Cost Allowability Fundamentals: Document Purpose, Allocation, and Approval
Cost allowability disputes often start with incomplete documentation rather than obviously improper spending. A practical readiness baseline is to document business purpose, funding source, allocation method, timing, approvals, and supporting evidence at the point of transaction. Train reviewers to ask the same small set of questions every time and store the answers with the transaction record. This creates a stronger record for internal review, external monitoring, and audit response, and helps reduce questioned costs tied to preventable documentation gaps.
The Regulatory Basis
Sections 2 CFR 200.403 through 200.405 establish the general criteria for cost allowability under federal awards. A cost must be necessary and reasonable, allocable to the award, consistent with policies that apply uniformly to both federally funded and other activities, and adequately documented. Section 200.403 covers factors affecting allowability, 200.404 addresses reasonable costs, and 200.405 covers allocable costs. Auditors test these criteria by examining transaction records and asking whether the documentation supports each element at the time of the expenditure.
Cost Allowability Checklist
- Business purpose documented at point of transaction
- Funding source identified and confirmed against budget
- Allocation method recorded (direct charge or cost allocation basis)

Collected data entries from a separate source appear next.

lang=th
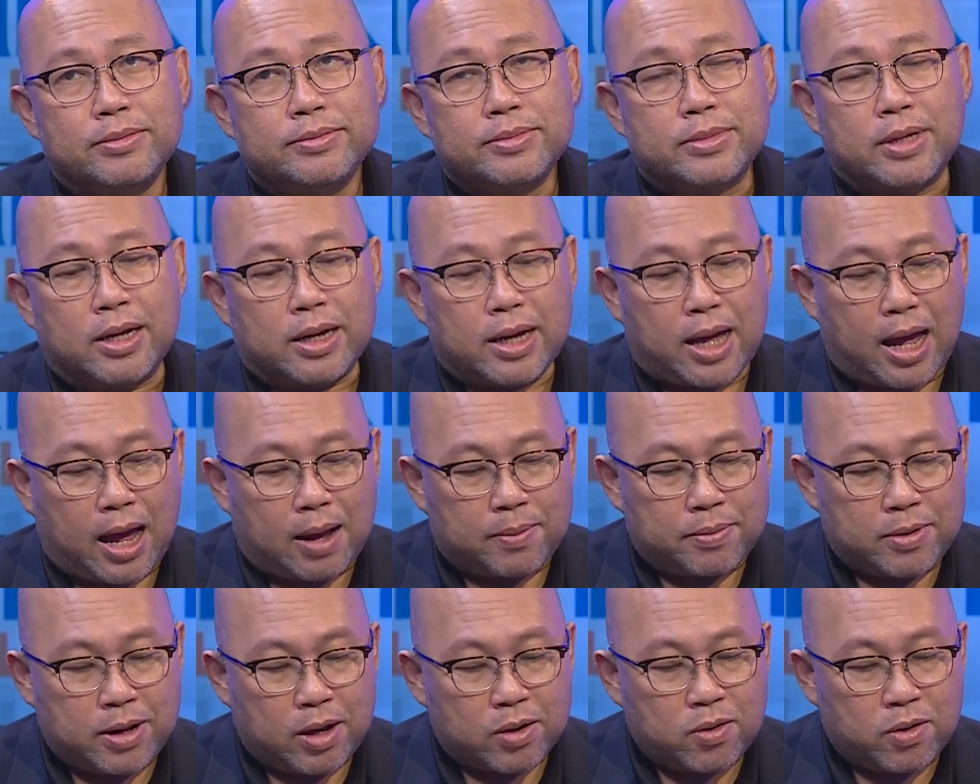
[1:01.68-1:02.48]
นะครั
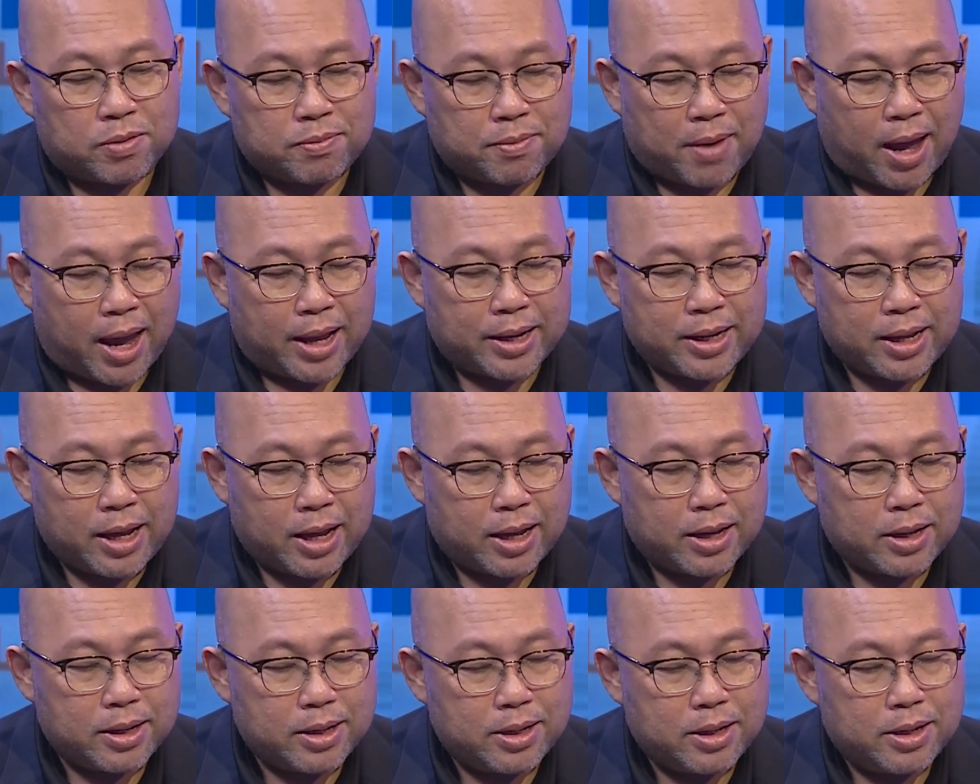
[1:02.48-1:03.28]
บ แล้วกฎหมายเนี่
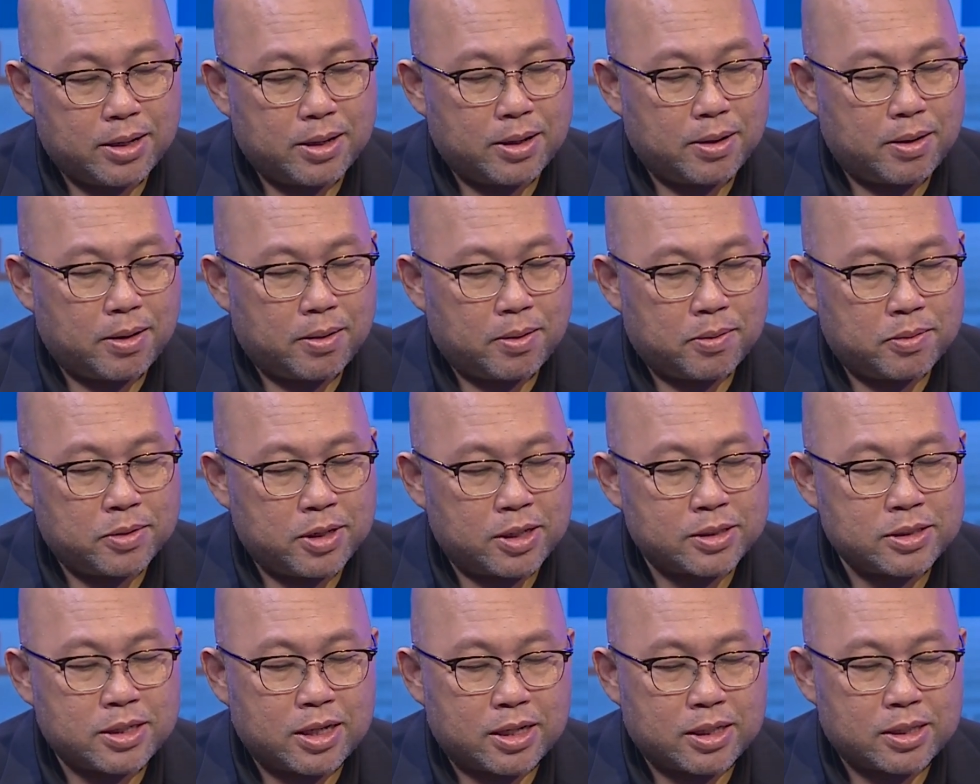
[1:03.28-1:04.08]
ย
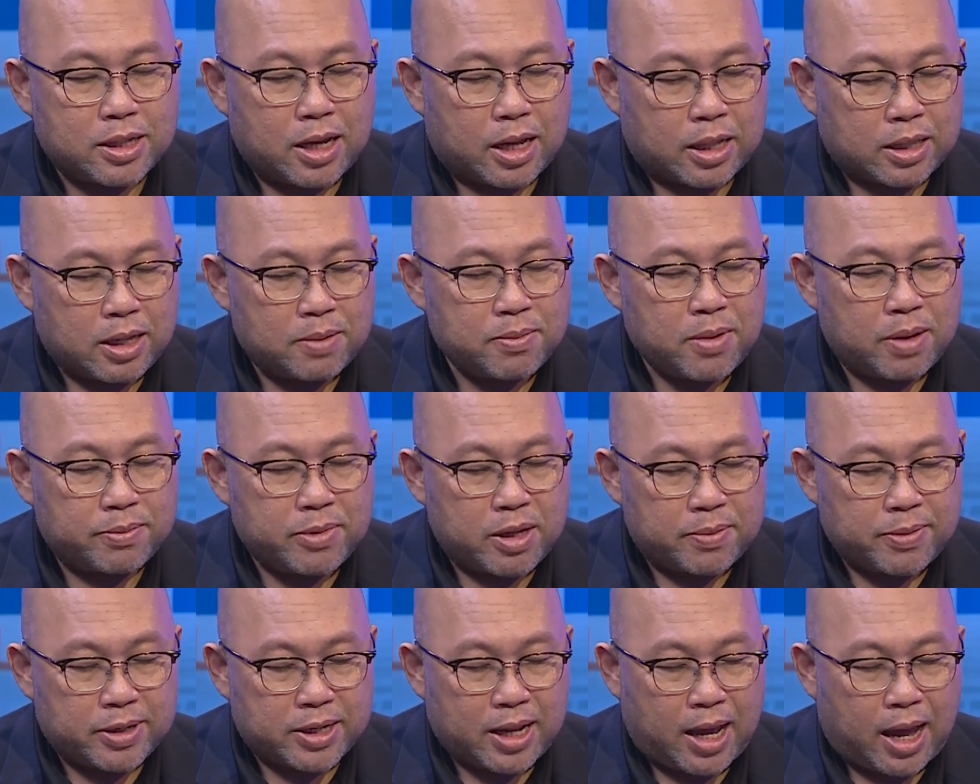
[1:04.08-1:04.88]
จริง ๆ เนี่ยที่มัน
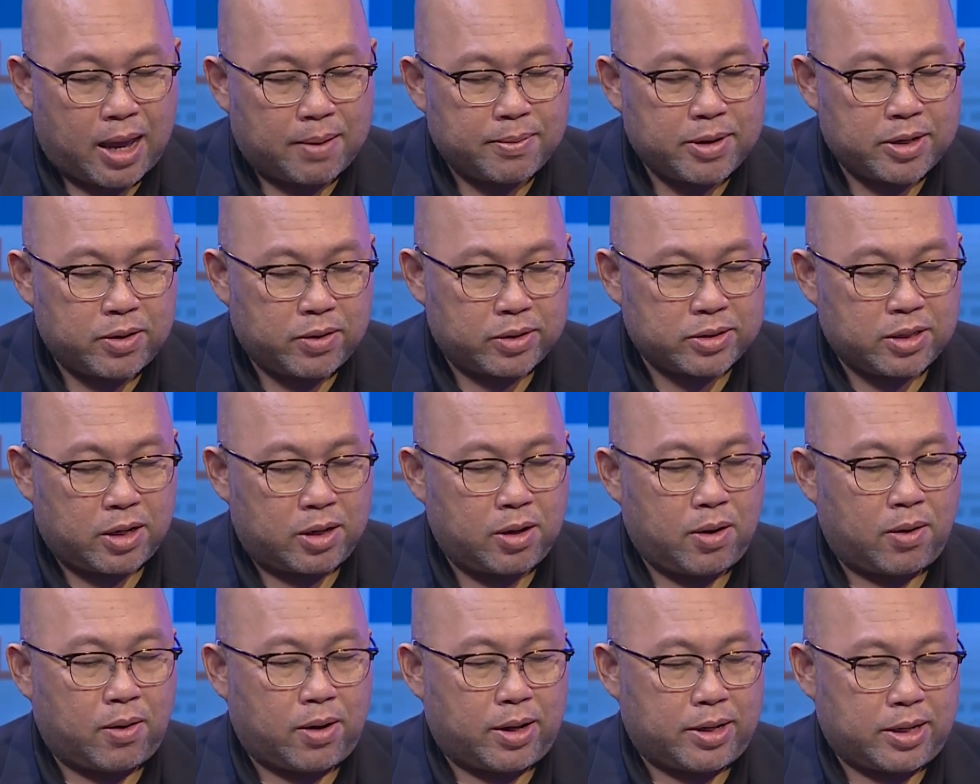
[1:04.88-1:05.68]
มีปัญหามาโดยต
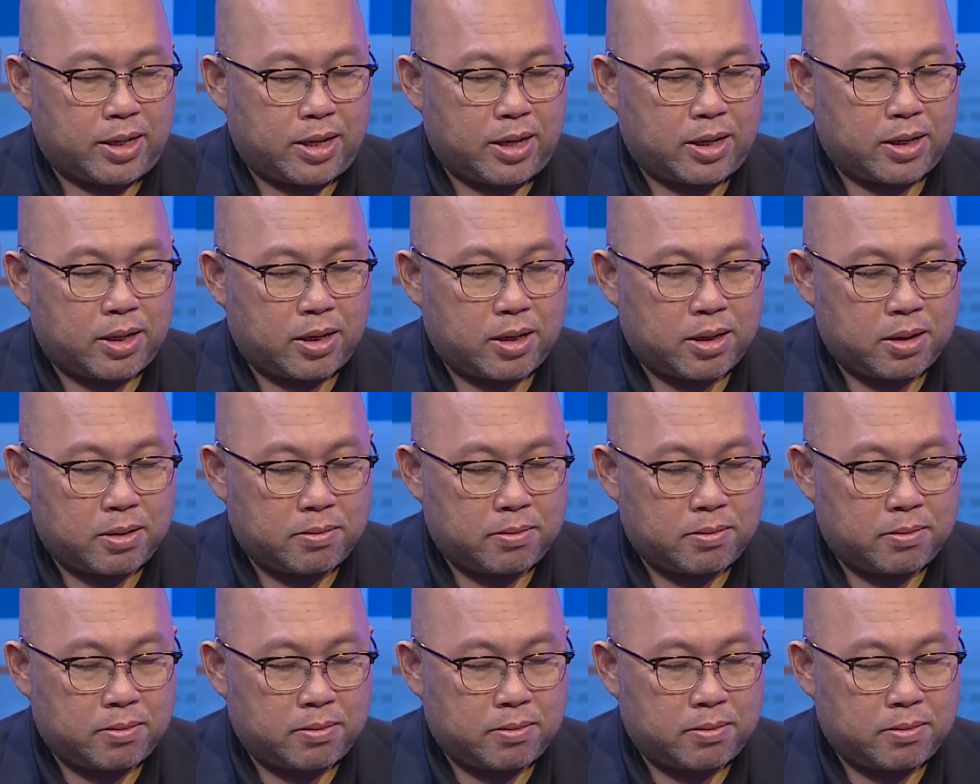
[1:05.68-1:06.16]
ลอดเนี่ย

- Timing verified (cost incurred within the period of performance)
- Prior approval obtained where required by the award terms
- Supporting evidence attached (receipts, invoices, timesheets, travel authorizations)
- Consistent treatment confirmed (same type of cost treated the same across funding sources)
- Authorization signatures obtained per internal policy
Strengthening cost documentation at the point of transaction is one of the most direct ways to reduce questioned costs. When each expenditure record answers the basic allowability questions on its own, the organization is better positioned for both routine monitoring and formal audit.